Saved data entries:

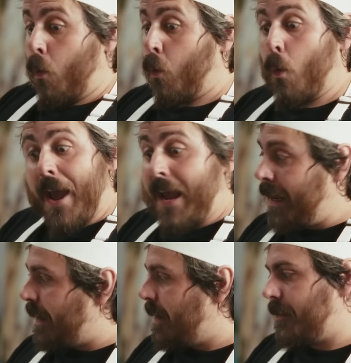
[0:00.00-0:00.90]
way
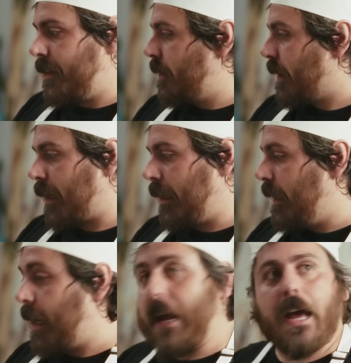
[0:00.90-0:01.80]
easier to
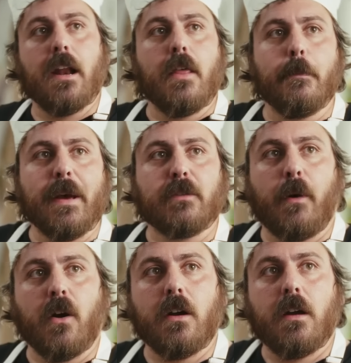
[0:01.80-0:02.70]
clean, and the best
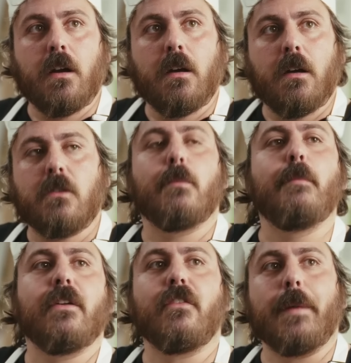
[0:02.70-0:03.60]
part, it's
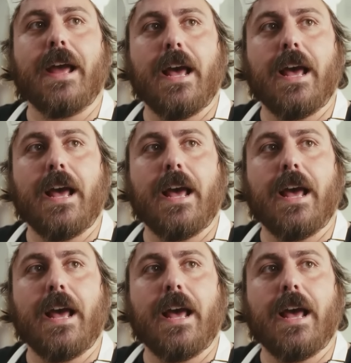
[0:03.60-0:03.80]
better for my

What the exercise asks: Would you retype each line above exactly and skip every image?

Exercise output:
[0:00.00-0:00.90]
way
[0:00.90-0:01.80]
easier to
[0:01.80-0:02.70]
clean, and the best
[0:02.70-0:03.60]
part, it's
[0:03.60-0:03.80]
better for my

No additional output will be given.